Stretchable silicon electronics that offer the computing power of rigid chips could make their way into Reebok's athletic apparel shortly. The company and MC10, a start up maker of flexible electronics, are working together to develop sportswear that incorporates electronics to monitor athletes' health and performance during training and rehabilitation.
Reebok and MC10, which is based in Cambridge, Massachusetts, have not divulged details yet, though representatives say the goal of the project is to make the interface between people and their electronics disappear. "We want to bring more information to the athlete, using the [conformable electronics] technology in a way that makes the electronics invisible to the user," says Paul Litchfield, head of Reebok Advanced Concepts.
Textiles incorporating electronics are already available today, for example in sports bras that use conductive textiles to register a woman's heart rate. But today's devices connect to a box containing the heart of the electronics, which are built on rigid chips. In the bra, a removable plastic box beams a signal to a watch.
Clothing incorporating high-performance conformable electronics could have many advantages over these systems, says MC10 CEO David Icke. First, the electronics could be completely incorporated into the inside of a shirt, or into a decal placed directly on the skin, without the need for a casing.

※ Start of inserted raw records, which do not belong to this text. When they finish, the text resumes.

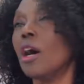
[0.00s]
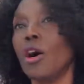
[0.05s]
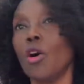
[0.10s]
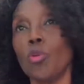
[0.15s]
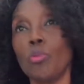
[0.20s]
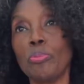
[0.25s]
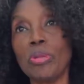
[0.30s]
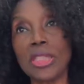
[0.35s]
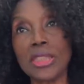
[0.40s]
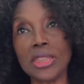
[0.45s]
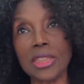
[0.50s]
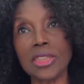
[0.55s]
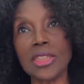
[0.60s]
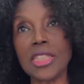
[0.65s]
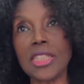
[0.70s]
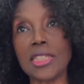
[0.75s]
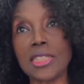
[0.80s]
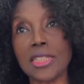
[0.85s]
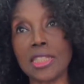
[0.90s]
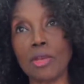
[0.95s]

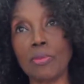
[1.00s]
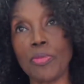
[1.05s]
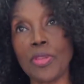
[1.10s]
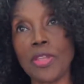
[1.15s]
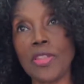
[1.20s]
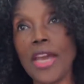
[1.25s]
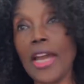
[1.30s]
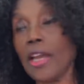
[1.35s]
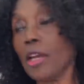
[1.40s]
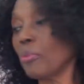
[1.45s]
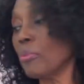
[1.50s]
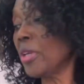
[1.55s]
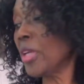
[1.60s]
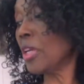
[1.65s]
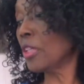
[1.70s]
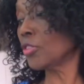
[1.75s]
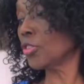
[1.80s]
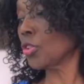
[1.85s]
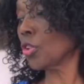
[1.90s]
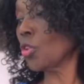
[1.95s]
Obesity is something that could be
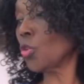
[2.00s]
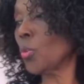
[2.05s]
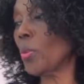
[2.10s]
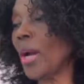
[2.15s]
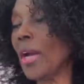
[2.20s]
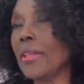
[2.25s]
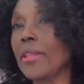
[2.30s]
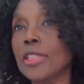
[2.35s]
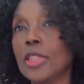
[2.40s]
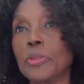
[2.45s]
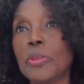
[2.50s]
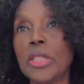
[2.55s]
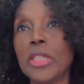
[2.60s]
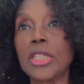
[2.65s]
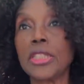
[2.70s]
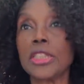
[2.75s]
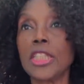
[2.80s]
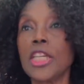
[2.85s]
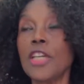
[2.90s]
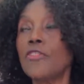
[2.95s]
controlled by this. Oh, really?
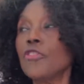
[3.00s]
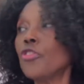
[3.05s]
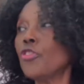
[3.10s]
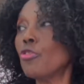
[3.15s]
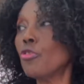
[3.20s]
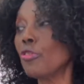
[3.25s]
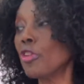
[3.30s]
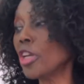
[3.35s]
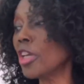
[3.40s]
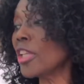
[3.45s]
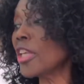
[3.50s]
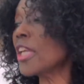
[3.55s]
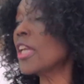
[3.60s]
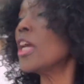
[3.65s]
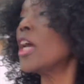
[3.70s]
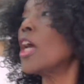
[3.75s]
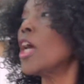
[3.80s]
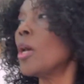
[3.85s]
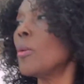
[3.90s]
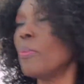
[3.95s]
Because if you really
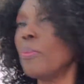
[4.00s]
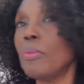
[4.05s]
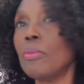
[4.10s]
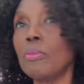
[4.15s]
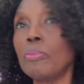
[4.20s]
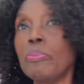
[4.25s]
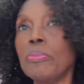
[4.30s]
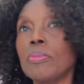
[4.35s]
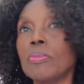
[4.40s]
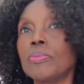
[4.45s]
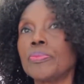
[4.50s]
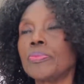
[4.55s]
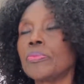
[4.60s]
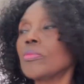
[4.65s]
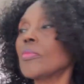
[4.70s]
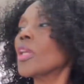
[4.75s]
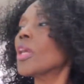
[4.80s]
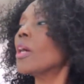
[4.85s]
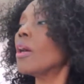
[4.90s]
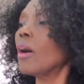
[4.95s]

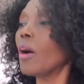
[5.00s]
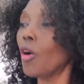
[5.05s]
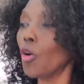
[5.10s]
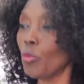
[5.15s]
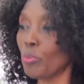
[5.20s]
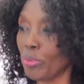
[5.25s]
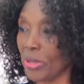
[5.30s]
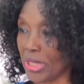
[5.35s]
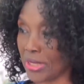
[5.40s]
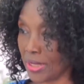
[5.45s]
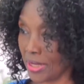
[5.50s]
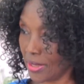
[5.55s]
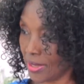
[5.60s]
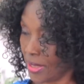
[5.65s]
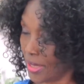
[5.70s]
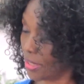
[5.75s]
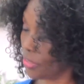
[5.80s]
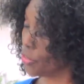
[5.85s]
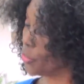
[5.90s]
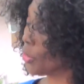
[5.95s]
control
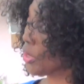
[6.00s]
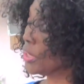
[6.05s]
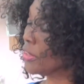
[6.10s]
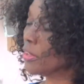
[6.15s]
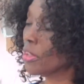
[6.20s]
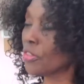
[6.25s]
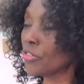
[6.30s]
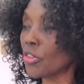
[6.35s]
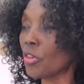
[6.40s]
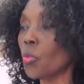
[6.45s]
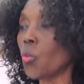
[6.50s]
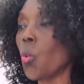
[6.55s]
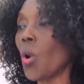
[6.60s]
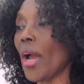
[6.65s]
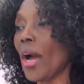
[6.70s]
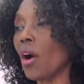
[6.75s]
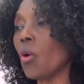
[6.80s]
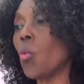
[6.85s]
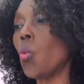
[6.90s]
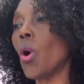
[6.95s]
obesity, weight.
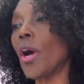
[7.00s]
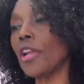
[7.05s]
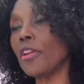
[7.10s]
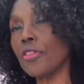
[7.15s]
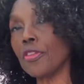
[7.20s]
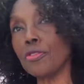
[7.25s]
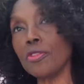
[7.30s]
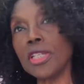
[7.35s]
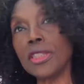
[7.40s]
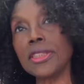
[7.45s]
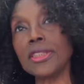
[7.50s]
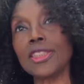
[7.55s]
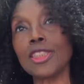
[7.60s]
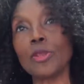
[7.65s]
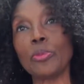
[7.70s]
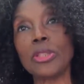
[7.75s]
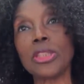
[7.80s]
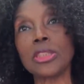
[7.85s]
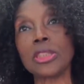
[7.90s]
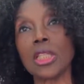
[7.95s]
Well, one of the reasons
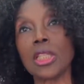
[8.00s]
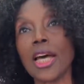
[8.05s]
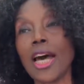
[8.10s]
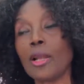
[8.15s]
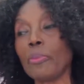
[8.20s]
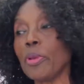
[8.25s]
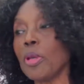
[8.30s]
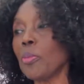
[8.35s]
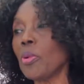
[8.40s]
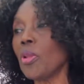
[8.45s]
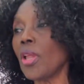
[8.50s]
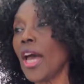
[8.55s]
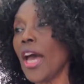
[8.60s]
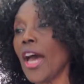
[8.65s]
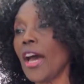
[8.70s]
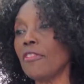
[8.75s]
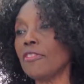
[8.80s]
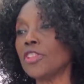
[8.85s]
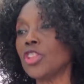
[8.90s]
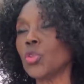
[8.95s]
is because a lot of people have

They could conform to the body, and their increased level of contact with the skin could lead to higher-quality measurements. And by incorporating transistors that can amplify and process signals for better sensitivity, the flexible electronics would deliver more-valuable information. "It's not like wearing a device with hard segments attached to the body," says Litchfield.
The athletic-apparel devices might incorporate sensors and a microprocessor to monitor multiple indicators of an athlete's health, such as impact on the body, electrical information from the heart and nervous system, sweat pH, blood pressure, gait, and strain on joints. Such devices could process the data to generate information about metabolism and athletic performance and broadcast it to another device. MC10 says the products could be available within a year or two.
John Rogers, the researcher who cofounded MC10 and is science professor at the University of Illinois materials, has prototyped sensors, processors, and light-emitting diodes based on silicon and built on thin, lightweight, flexible, and even stretchy materials. Like conventional silicon chips, these flexible electronics are fast and power-efficient. MC10's devices are made by etching out very thin strips of silicon and printing them onto flexible substrates. This lets them conform to uneven surfaces such as human skin. Rogers notes that other products under development by MC10 include electronics for interfacing between the body's delicate inner tissues and surgical instruments such as balloon catheters. "From the standpoint of mechanics and materials design, there are many foundational issues common to use inside and outside the body," he says.
Flexible electronics, based on organic semiconductors rather than silicon, tend to be slower and more power-hungry. Working with organic materials, researchers at Xerox's PARC have made printed sensor tape for the U.S. military that's mounted inside helmets to record blast strength, temperature, and other data, and includes transistors to process the data.
As the performance gap between rigid chips and conformable electronics begins to close, the idea of a wearable computer begins to seem less speculative, says Juan Hinestroza, who heads the Textiles Nanotechnology Laboratory at Cornell University in Ithaca, New York. "Those were impossible dreams, but now we can produce high-performance electronics on flexible substrates," says Hinestroza, who is not affiliated with Reebok or MC10. "The interface between electronics and garments will disappear," he predicts.